Largely on the strength of his public persona, Wilde undertook a lecture tour to the United States in 1882, where he saw his play Vera open---unsuccessfully---in New York. His first published volume, Poems, which met with some degree of approbation, appeared at this time. In 1884 he married Constance Lloyd, the daughter of an Irish lawyer, and within two years they had two sons. During this period he wrote, among others, The Picture of Dorian Gray (1891), his only novel, which scandalized many readers and was widely denounced as immoral. Wilde simultaneously dismissed and encouraged such criticism with his statement in the preface, "There is no such thing as a moral or an immoral book. Books are well written or badly written. That is all."

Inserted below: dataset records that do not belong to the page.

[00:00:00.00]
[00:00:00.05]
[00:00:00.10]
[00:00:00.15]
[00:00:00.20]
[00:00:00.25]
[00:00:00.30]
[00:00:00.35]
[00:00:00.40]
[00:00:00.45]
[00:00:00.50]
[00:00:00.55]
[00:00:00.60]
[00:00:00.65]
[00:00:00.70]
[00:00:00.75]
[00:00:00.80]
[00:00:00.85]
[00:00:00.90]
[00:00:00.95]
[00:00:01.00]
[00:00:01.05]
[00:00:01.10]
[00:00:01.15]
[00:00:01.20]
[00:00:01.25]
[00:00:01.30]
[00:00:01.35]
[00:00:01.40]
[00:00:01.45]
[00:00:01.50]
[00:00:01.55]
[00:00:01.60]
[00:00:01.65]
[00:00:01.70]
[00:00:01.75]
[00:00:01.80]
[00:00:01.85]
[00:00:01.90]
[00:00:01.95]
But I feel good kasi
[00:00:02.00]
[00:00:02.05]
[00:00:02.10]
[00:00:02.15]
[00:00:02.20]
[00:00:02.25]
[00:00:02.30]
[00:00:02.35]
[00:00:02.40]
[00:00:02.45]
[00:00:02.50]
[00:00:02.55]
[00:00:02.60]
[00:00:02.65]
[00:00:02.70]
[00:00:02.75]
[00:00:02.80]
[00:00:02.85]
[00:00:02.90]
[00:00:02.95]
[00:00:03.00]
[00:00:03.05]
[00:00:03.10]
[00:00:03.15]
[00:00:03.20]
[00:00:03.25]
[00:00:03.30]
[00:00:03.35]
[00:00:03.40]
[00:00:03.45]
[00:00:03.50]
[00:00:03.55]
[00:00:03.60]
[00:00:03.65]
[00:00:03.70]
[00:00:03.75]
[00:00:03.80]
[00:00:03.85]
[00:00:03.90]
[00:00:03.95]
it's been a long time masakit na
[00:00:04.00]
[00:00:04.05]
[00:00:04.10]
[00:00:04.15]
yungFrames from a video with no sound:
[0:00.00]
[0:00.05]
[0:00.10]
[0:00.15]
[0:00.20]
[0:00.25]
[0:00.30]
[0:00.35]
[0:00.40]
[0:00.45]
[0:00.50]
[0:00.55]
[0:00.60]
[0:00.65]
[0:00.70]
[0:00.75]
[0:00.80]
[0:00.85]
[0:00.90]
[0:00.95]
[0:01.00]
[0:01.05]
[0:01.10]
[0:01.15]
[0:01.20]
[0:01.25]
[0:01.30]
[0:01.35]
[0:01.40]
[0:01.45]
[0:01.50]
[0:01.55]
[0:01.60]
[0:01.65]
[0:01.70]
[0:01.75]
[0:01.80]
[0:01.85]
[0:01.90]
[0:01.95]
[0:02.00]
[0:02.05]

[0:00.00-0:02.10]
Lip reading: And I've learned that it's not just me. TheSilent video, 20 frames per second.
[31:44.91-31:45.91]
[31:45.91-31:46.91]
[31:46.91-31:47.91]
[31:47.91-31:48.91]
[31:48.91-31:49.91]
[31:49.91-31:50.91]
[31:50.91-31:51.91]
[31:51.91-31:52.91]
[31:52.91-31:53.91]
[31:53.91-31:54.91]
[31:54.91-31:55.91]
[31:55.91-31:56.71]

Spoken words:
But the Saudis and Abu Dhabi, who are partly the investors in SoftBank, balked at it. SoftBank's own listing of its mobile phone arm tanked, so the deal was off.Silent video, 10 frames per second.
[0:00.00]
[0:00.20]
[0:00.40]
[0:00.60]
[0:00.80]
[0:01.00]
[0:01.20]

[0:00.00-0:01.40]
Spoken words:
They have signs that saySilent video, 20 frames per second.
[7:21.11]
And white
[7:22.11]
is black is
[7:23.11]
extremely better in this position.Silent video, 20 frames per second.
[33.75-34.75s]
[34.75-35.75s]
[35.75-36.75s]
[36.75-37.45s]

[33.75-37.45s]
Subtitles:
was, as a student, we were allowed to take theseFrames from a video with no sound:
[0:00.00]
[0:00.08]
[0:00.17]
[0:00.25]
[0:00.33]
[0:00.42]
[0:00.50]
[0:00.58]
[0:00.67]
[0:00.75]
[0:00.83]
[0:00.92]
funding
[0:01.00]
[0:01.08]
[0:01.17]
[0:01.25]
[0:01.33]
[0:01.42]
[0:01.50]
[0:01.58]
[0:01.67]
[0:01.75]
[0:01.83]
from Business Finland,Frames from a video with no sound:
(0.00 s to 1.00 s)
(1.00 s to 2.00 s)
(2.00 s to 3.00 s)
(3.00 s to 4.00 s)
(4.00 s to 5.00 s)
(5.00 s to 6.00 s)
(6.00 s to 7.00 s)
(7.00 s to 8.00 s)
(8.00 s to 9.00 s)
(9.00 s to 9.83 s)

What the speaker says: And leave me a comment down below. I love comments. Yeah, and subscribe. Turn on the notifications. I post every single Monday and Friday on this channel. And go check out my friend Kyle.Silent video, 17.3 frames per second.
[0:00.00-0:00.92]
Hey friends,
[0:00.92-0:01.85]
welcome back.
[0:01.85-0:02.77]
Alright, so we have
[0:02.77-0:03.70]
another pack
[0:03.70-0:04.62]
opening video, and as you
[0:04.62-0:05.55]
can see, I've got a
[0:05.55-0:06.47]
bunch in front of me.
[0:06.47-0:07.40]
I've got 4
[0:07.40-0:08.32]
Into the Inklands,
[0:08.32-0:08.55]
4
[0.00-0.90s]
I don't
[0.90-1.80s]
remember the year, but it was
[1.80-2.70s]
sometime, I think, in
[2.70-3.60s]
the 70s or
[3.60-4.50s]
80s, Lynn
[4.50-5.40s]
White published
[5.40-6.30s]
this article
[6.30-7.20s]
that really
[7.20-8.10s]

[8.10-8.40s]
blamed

In 1891 Wilde published A House of Pomegranates, a collection of fantasy tales, and in 1892 gained commercial and critical success with his play, Lady Windermere's Fan He followed this comedy with A Woman of No Importance (1893), An Ideal Husband (1895), and his most famous play, The Importance of Being Earnest (1895). During this period he also wrote Salome, in French, but was unable to obtain a license for it in England. Performed in Paris in 1896, the play was translated and published in England in 1894 by Lord Alfred Douglas and was illustrated by Aubrey Beardsley.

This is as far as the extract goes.